Stall by Incremental Releases

August 26, 2007

Have you have ever been part of the inception of a software system that later became big and complex? Have you later felt the frustration of not being able to make further changes to the core architecture? Did you end up being taken hostage by the software? I did.

We hope as developers to be able to adapt software as requirements and bugs arise, and to be able to organize our software releases accordingly. By doing incremental releases we hope to work with a stable code-base where we can release often. We then receive feedback more often and we are therefore agile and responsive to business needs.

Until one day we become legacy. A competitor starting from scratch has been able to innovate and quickly implement these new cool features the market really wants. We can't catch up with them, because they don't have the legacy we have: the other thirty thousand features we need for all revenue-generating customers we have.

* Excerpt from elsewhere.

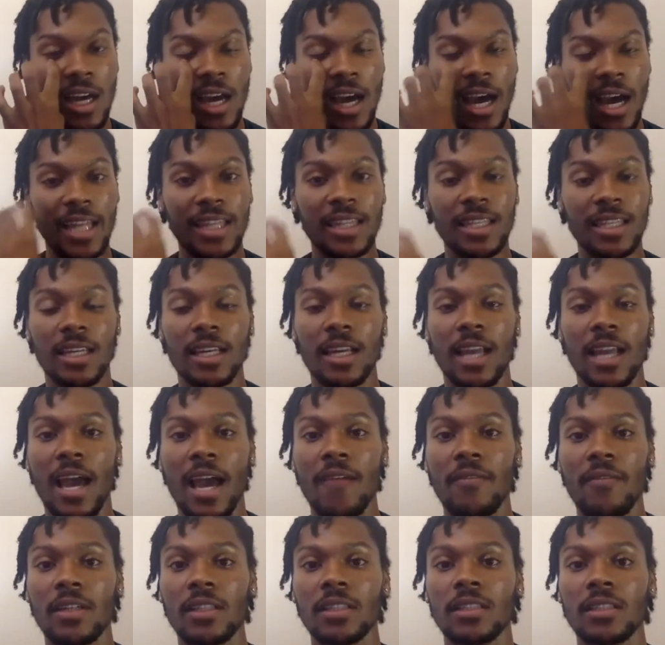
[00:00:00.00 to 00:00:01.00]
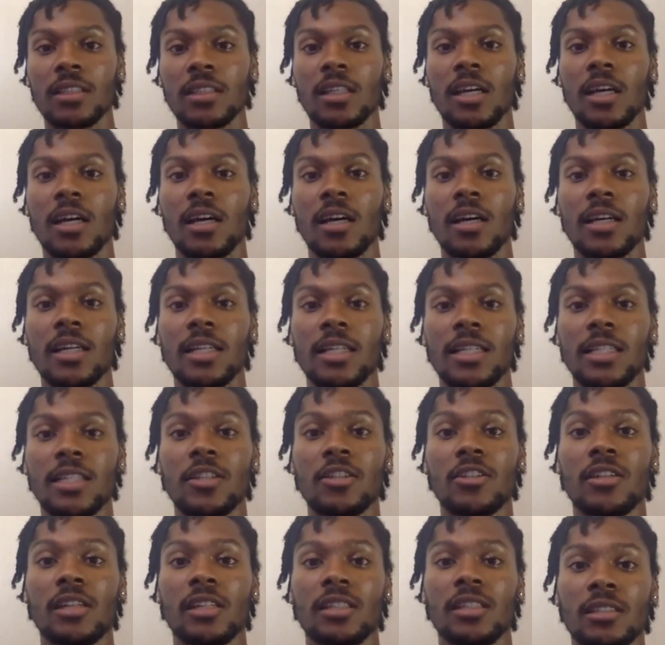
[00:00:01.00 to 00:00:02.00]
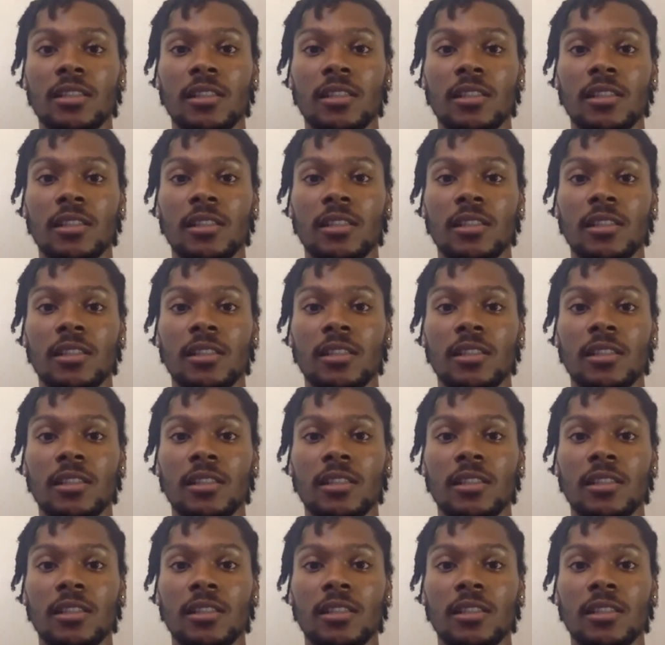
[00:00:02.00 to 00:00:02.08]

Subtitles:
I think having the eagerness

We set ourselves to large regeneration plans, greenfield development. "This time around, we'll do it right", we say. Two to three years later, after again a cycle of incremental releases, we become again legacy.

And this is how the software industry is run. Competition between those entering the legacy stage and those on the startup curve is what keeps us employed. And yet this continuous hostage situation by incremental releases is what annoys me most about software.

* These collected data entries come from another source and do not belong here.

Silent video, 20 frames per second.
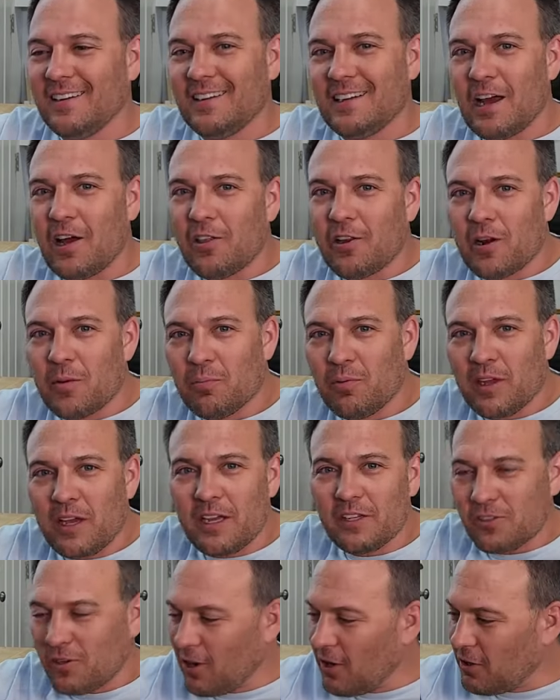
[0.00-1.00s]
Now that our
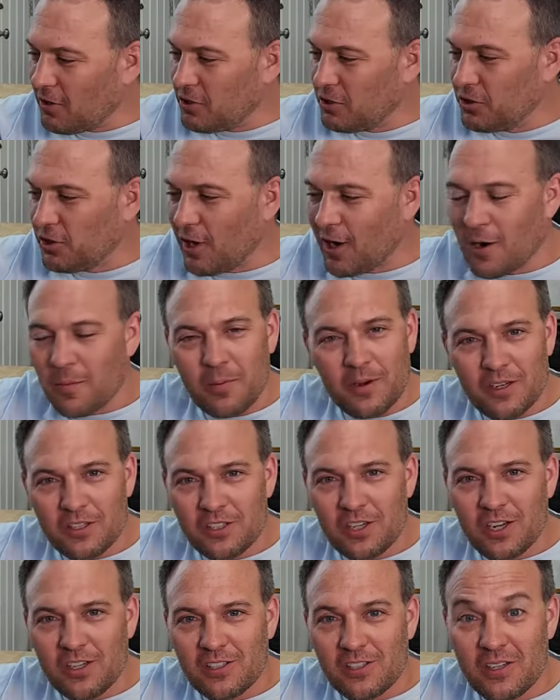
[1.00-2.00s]
blades are all sharp and
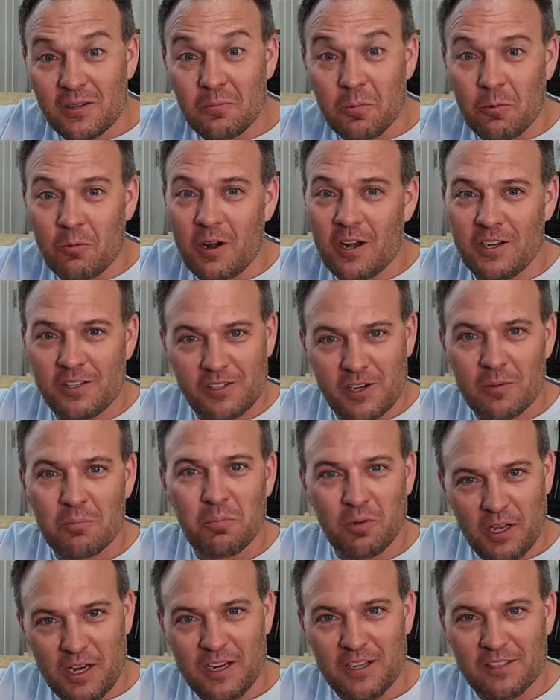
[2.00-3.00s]
adjusted, we're ready to start
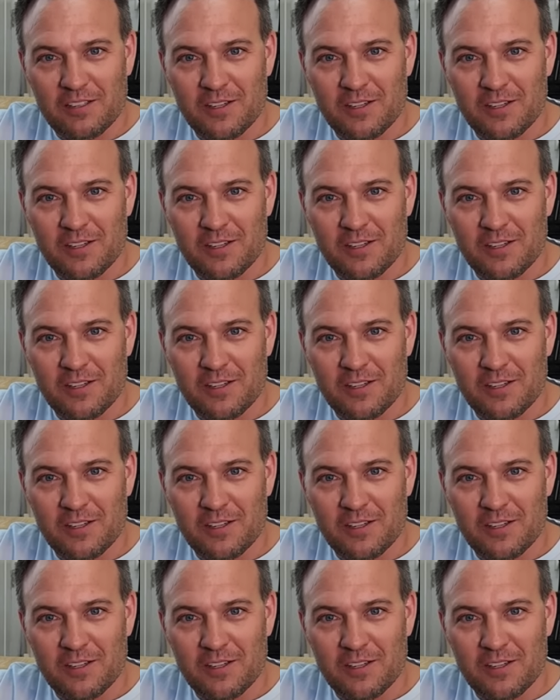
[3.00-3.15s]
planing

There are two realistic approaches to solving the problem. You could plan upfront for a software life of 2 to 3 years and not 5 to 10 as some would hope. Or you could take the red pill.

I would rather see more people taking the red pill. It ain't easy, I admit it, but it is possible. Architectural refactoring is extremely painful - you are basically breaking the system as hard as it can be broken before pulling it up together again -. I have done it, but don't take my word for it, and look at Linux going from 2.4 to 2.6, at Windows going from 98 to 2000, at Mac OS going to X. They took the pain, and it paid off.

Let's stop building software and let's start thinking of software reconstruction. After a few incremental releases, do an architectural release. I know you need it. You know you need it. It's your choice, the red pill.